С каждым днем она становилась угрюмее и, как мне казалось, враждебнее, и тогда я оставил в покое недотрогу, которая от малейшей ласки так мучительно сжималась и напрягалась. Избавил даже от разговоров.
— Она чувствует, что вы ее обираете, — говорила мне маркиза, — инстинкт подсказывает ей, что вы отнимаете у нее часть материнской любви. — И затем с присущей прямотой прибавляла: — Мое дитя — это моя совесть, ее ревность — это угрызения моей совести.
Как-то маркиза попыталась расспросить свою дочь о причине столь глубокого отвращения ко мне, но, сколько ни задавала вопросов, получила в ответ вялое: «Не знаю… вам показалось…» — обычную глупую отговорку всех упрямых детей. Устав добиваться правдивого ответа, убедившись в крайней неподатливости маленькой бронзовой статуэтки, мать ни о чем ее больше не спрашивала.

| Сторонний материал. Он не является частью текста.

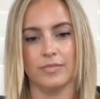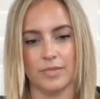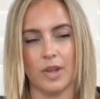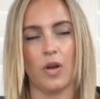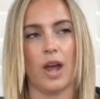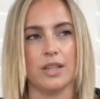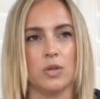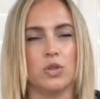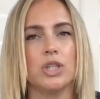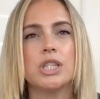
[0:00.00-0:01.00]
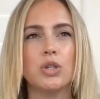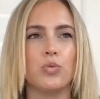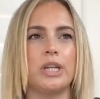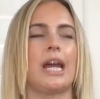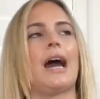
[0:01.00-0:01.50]
Okay, so just to
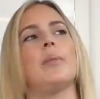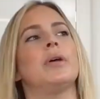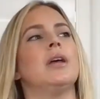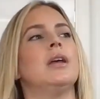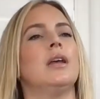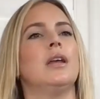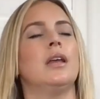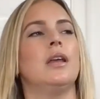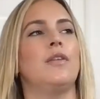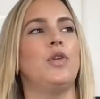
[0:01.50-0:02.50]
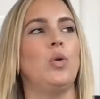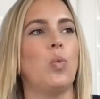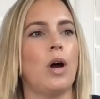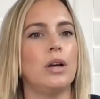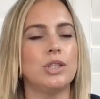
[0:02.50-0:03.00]
recap, if you
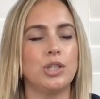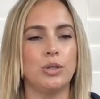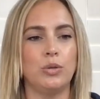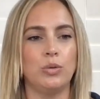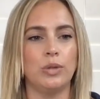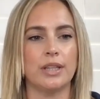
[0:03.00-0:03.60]
want to,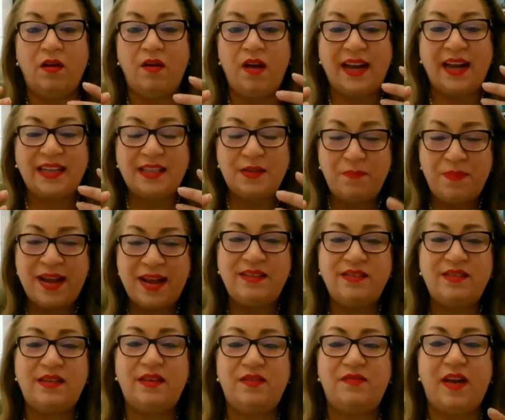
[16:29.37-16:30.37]

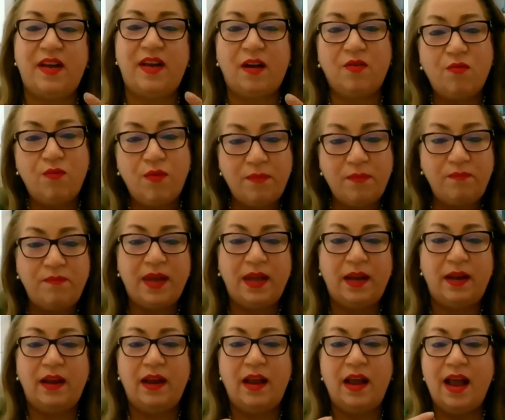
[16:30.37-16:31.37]
expensive
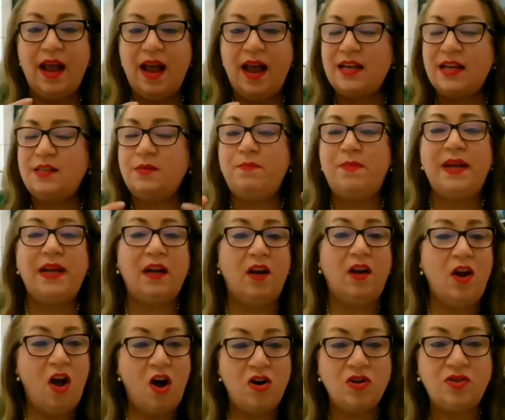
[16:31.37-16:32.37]
equipment has been
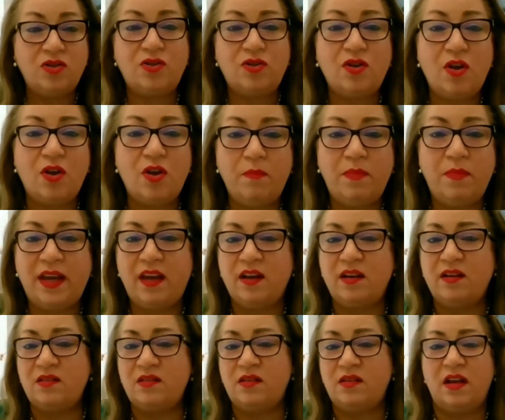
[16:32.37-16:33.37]
lost
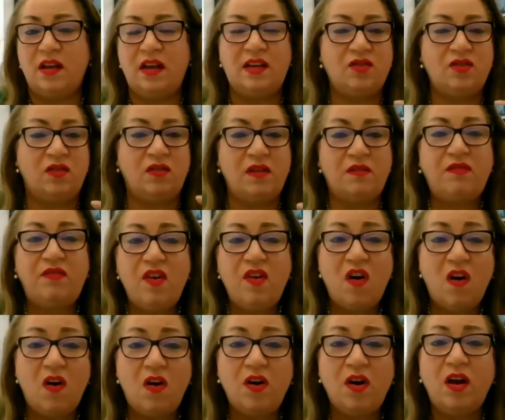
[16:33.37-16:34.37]
because it's on the
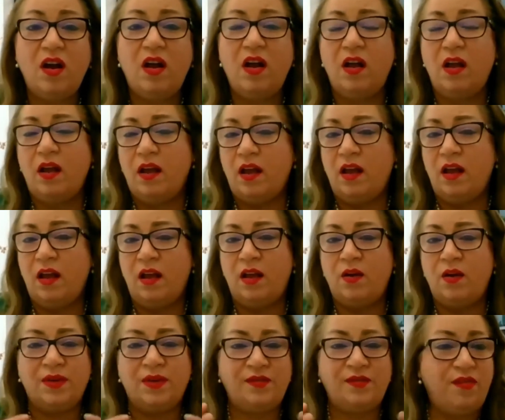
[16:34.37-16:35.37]
floor, it
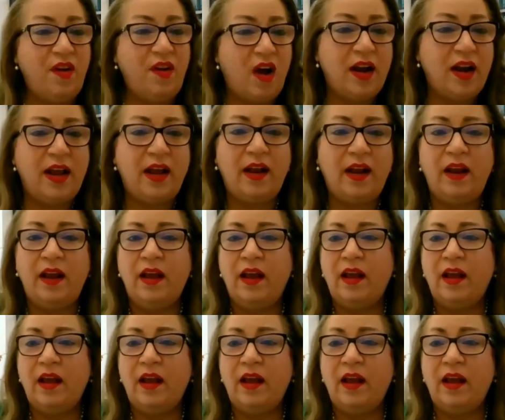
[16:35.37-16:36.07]
was flooded,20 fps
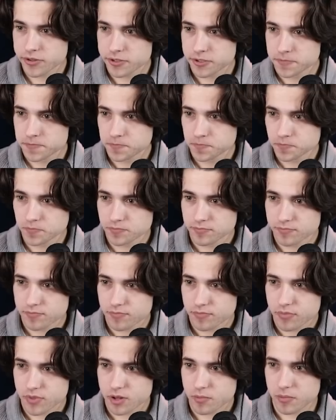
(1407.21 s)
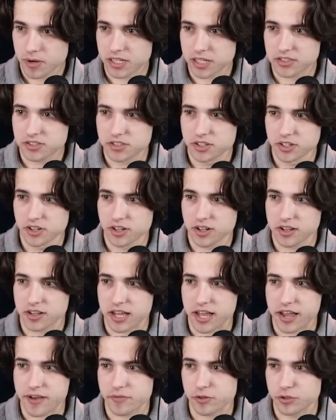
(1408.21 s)
options for Pokemon to use to
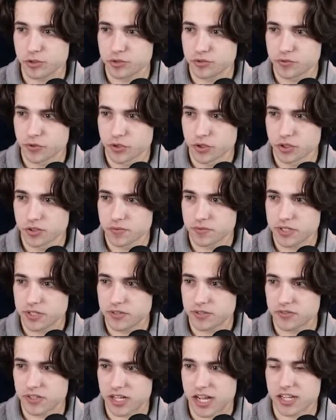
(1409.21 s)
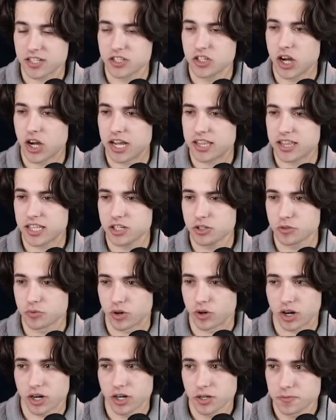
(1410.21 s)
get through the next gym after this one,
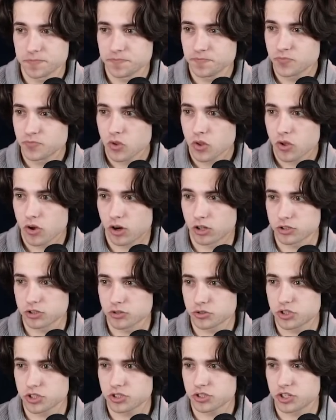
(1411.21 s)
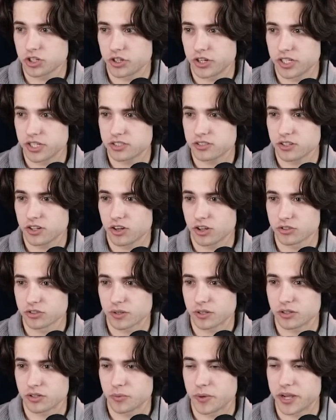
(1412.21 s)
should I get through this one, was
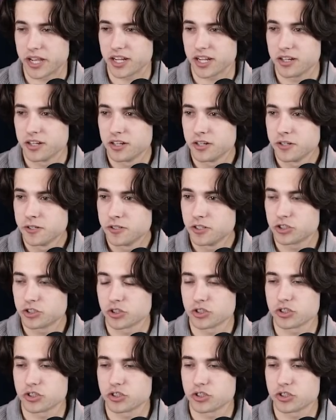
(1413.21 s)
going to be super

Я забыл сказать, что странная девочка отличалась глубокой набожностью, и набожность у нее была какая-то испанская, средневековая, сумрачная и суеверная. Даже одевалась она необычно: на тщедушном тельце свободное темное платье, схожее с монашеской рясой, а на смуглой шейке и плоской, как ладошка, груди множество крестиков и образков с изображением Божьей Матери и Святого Духа. «На нашу беду, вы — безбожник, — говорила мне маркиза. — Может быть, в разговоре вы оскорбили ее чувства. Умоляю, будьте внимательны к каждому слову, которое произносите при ней. Не делайте меня в ее глазах еще грешнее, я и без того перед ней виновата!» А позже, видя, что отношение дочери ко мне не меняется, что она все так же чуждается меня, обеспокоенная маркиза как-то обронила: «Кончится тем, что вы возненавидите мою дочь, но я не вправе буду на вас за это сердиться». Однако волновалась она напрасно: угрюмая девочка мне была глубоко безразлична, я и внимания на нее не обращал.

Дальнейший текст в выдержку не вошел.